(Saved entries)
= Beginning of Section =
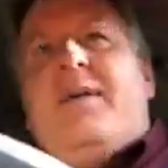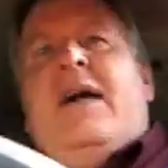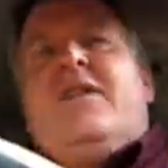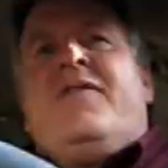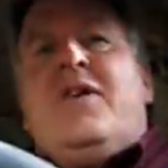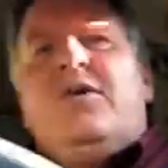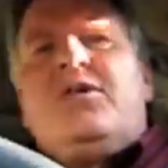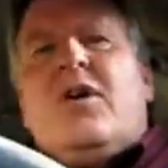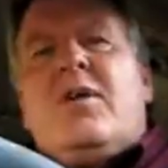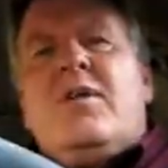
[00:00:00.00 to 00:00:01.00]
about the
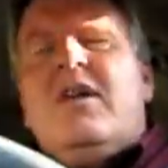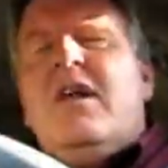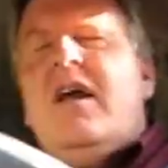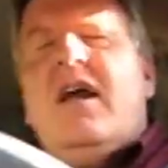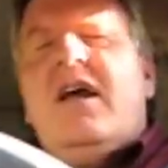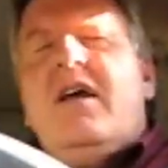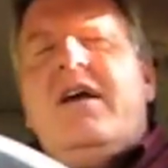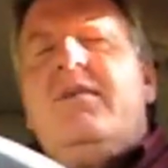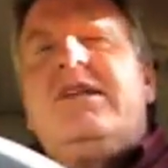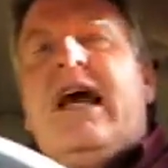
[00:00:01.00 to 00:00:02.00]
future.
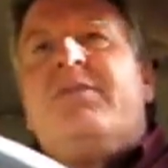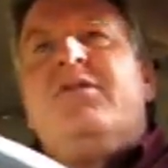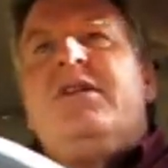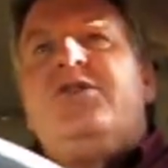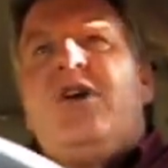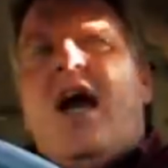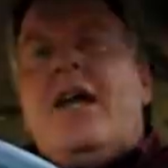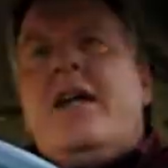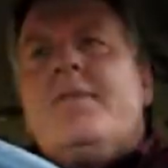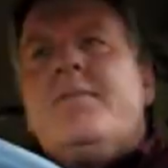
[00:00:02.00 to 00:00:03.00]
It was absolutely
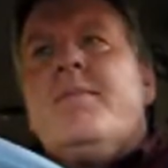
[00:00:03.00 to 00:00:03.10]
shocking.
= End of Section =
Please print the entries shown above again, exactly, and skip the pictures.

• [REPLY]:
[00:00:00.00 to 00:00:01.00]
about the
[00:00:01.00 to 00:00:02.00]
future.
[00:00:02.00 to 00:00:03.00]
It was absolutely
[00:00:03.00 to 00:00:03.10]
shocking.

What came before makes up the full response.